The foot as a whole (excluding the toes) can move in two ways at the ankle joint: It can turn in so that the pinky-toe (outer edge) side of the foot is on the ground and the inner edge of the foot is raised; this is call inversion. The opposite movement, or eversion, is the opposite. All the joints in the hindfoot and midfoot are involved in making these complex movements.

The foot has three arches. The medial longitudinal arch is the highest and most important of the three arches. It is composed of the calcaneus, talus, navicular, cuneiforms, and the first three metatarsals. The lateral longitudinal arch is lower and flatter than the medial arch. It is composed of the calcaneus, cuboid, and the fourth and fifth metatarsals. The transverse arch is composed of the cuneiforms, the cuboid, and the five metatarsal bases.
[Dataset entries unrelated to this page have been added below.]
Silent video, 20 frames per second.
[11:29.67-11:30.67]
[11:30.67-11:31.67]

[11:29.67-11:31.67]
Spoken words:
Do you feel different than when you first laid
The arches of the foot are maintained by the shapes of the bones and by the ligaments. Also, muscles and tendons play an important role in supporting the arches.

Muscles of the Foot

The muscles of the foot are classified as intrinsic or extrinsic. The intrinsic muscles, which include the flexors (plantar flexors), extensors (dorsiflexors), abductors, and adductors of the toes, are located within the foot and are responsible for moving the toes. Several intrinsic muscles also help support the arches of the foot.

The extrinsic muscles of the foot are located in the lower leg. They have long tendons that cross the ankle in order to attach to the bones of the foot and assist in movement. The exception is the talus, which has no tendon attachment.) The powerful gastrocnemius (calf) muscle is one of the most important extrinsic foot muscles.

Common Foot Problems

Given how many (literally) moving parts there are in the human foot and how many (literally) thousands of miles this amazing structure logs in a lifetime—according to the American Podiatric Medical Association (APMA), the average person clocks in at 75,000 miles by age 50—it's not surprising that structures within it can be subject to injury or overuse. Here are some of the most common such problems.
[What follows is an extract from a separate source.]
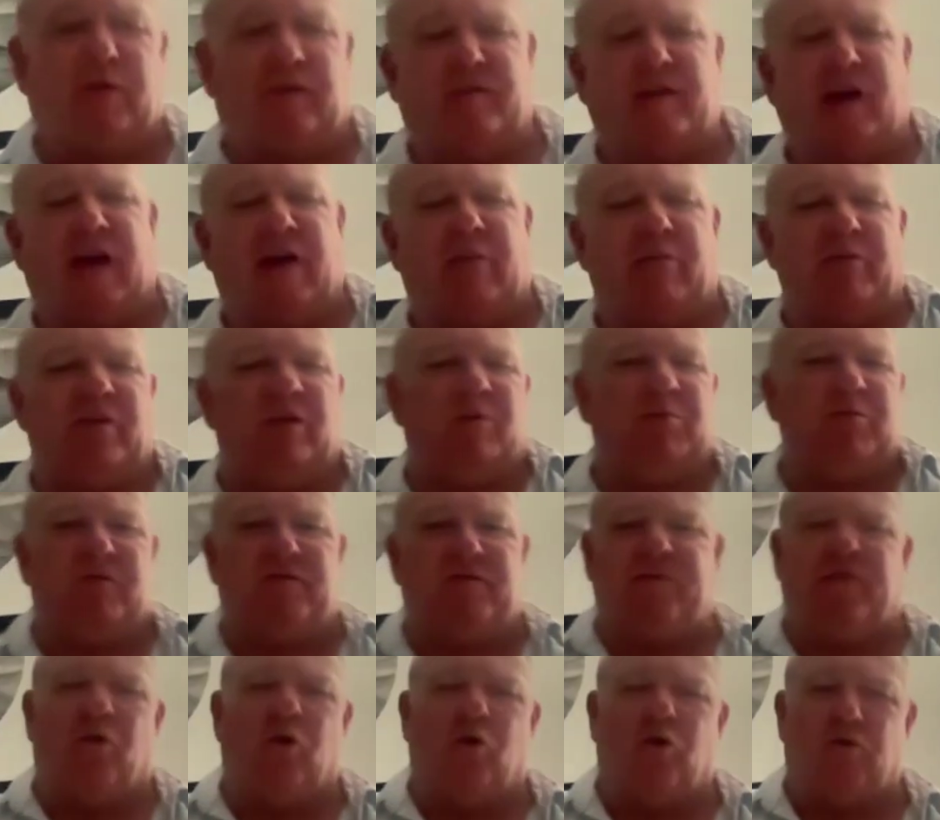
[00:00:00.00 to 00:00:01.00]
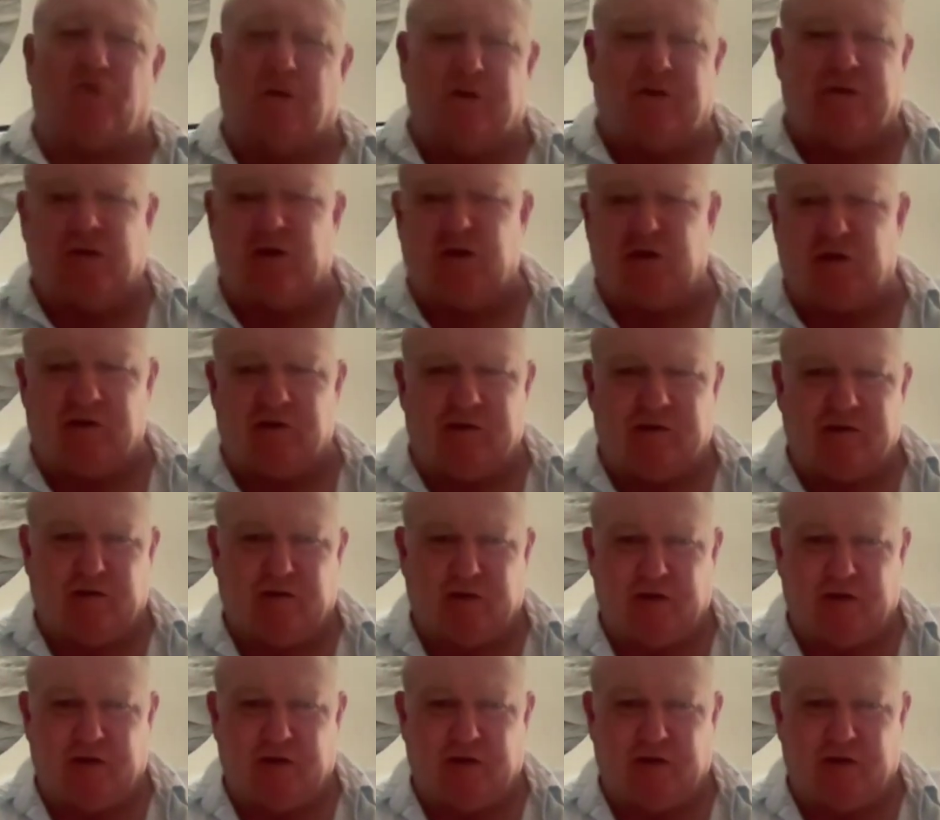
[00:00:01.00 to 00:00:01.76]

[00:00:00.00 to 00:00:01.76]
we started with him at 4 reviews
Ankle sprains. These are injuries of the ligaments of the ankle in which the ligament becomes overstretched or is partially or totally torn. Ankle sprains typically result from a sudden sideways or twisting movement of the ankle.

Heel pain. Since the heel bone (calcaneus) is the largest bone in the foot, it's especially prone to injury caused by faulty biomechanics (walking in ways that are not optimal), according to the APMA. There are several causes of heel pain. These include heel spurs (bony growths on the underside of the bone); plantar fasciitis (inflammation of the fibrous tissue called fascia that extends from along the sole of the foot from the heel to the ball; and Achilles tendonitis (see below).
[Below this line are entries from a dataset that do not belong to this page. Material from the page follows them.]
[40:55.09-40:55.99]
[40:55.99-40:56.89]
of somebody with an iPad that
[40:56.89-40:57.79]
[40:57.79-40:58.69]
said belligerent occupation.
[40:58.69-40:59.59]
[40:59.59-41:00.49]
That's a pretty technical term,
Osteoarthritis. This degenerative disease can affect joints in any part of the body. It's caused by progressive damage to cartilage—the connective tissue that provides a layer of padding between bones so that they don't rub against each other. When osteoarthritis affects the feet, it can show up in the ankle joints as well as in the TMT joints that connect the toes to the midfoot. The APMA says that because they take on so much weight over time and contain so many joints, the feet are particularly susceptible to osteoarthritis.

Plantar fasciitis. This condition results from overuse or overstretching of the thick band of connective tissue called the plantar fascia that extends from the heel to the toes along the bottom of the foot. Microtears form in the thick fibrous tissue, causing pain and swelling in the heel, and sometimes bony overgrowths called heel spurs. Plantar fasciitis is a particular risk for long-distance walkers or runners.

Stress fractures. A fracture is a small crack in a bone. In the foot, most such injuries affect the second and third metatarsals, which are located in the part of the foot that takes the most impact during walking and running. Stress fractures also can affect calcaneus (heel) and the navicular bone on the top of the foot.

Tendonitis. This is inflammation of the strong, cord-like tendons in the foot or ankle. Tendonitis usually triggered when a tendon becomes stretched or even torn from overuse. A common type such injury is Achilles tendonitis, which involves the tendon that runs along the back of the heel and is common among people who run or walk a lot whose tendons are tight.